## [THE TASK]
Start to finish, write out the entries exactly, leaving the pictures aside.

• • • • •

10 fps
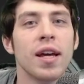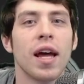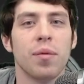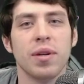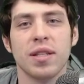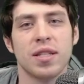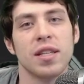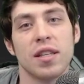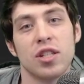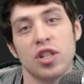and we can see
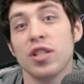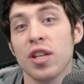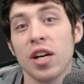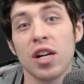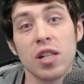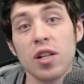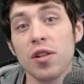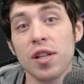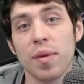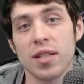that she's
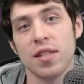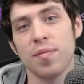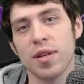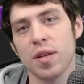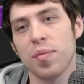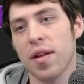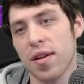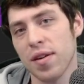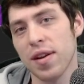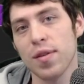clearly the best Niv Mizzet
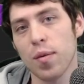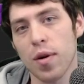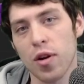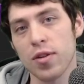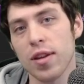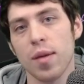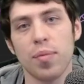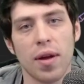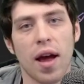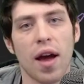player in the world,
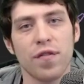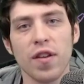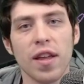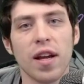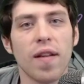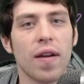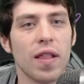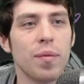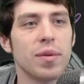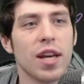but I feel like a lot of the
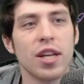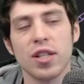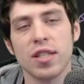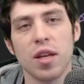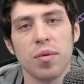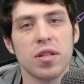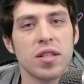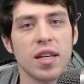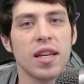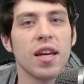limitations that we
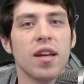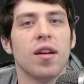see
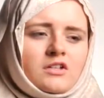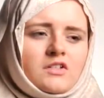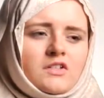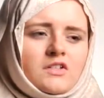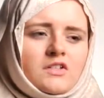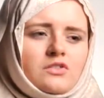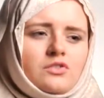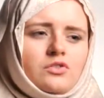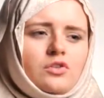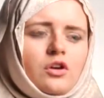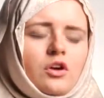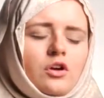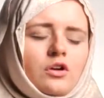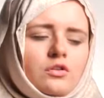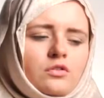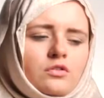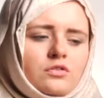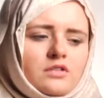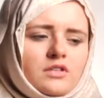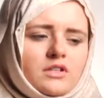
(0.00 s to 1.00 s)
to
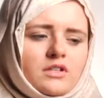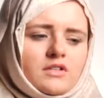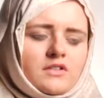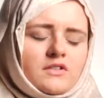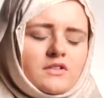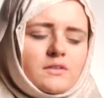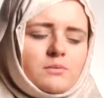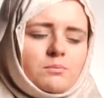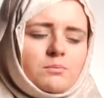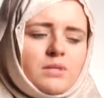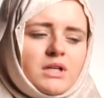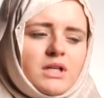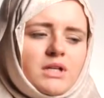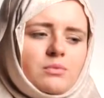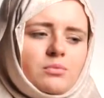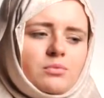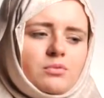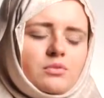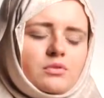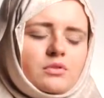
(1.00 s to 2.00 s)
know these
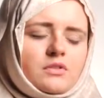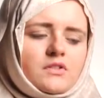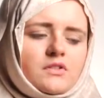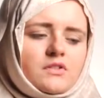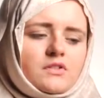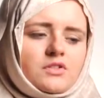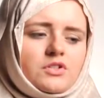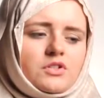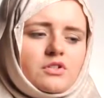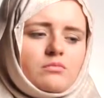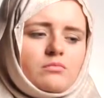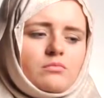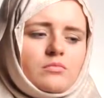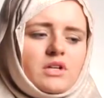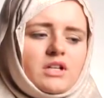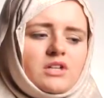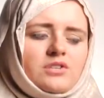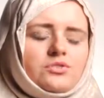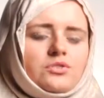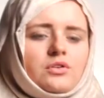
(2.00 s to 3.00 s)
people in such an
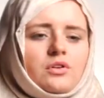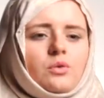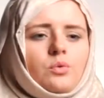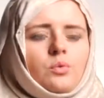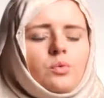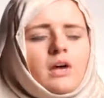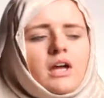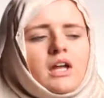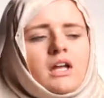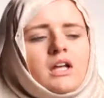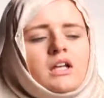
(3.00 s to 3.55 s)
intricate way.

• • • • •

## [EXERCISE SOLUTION]
10 fps
and we can see
that she's
clearly the best Niv Mizzet
player in the world,
but I feel like a lot of the
limitations that we
see
(0.00 s to 1.00 s)
to
(1.00 s to 2.00 s)
know these
(2.00 s to 3.00 s)
people in such an
(3.00 s to 3.55 s)
intricate way.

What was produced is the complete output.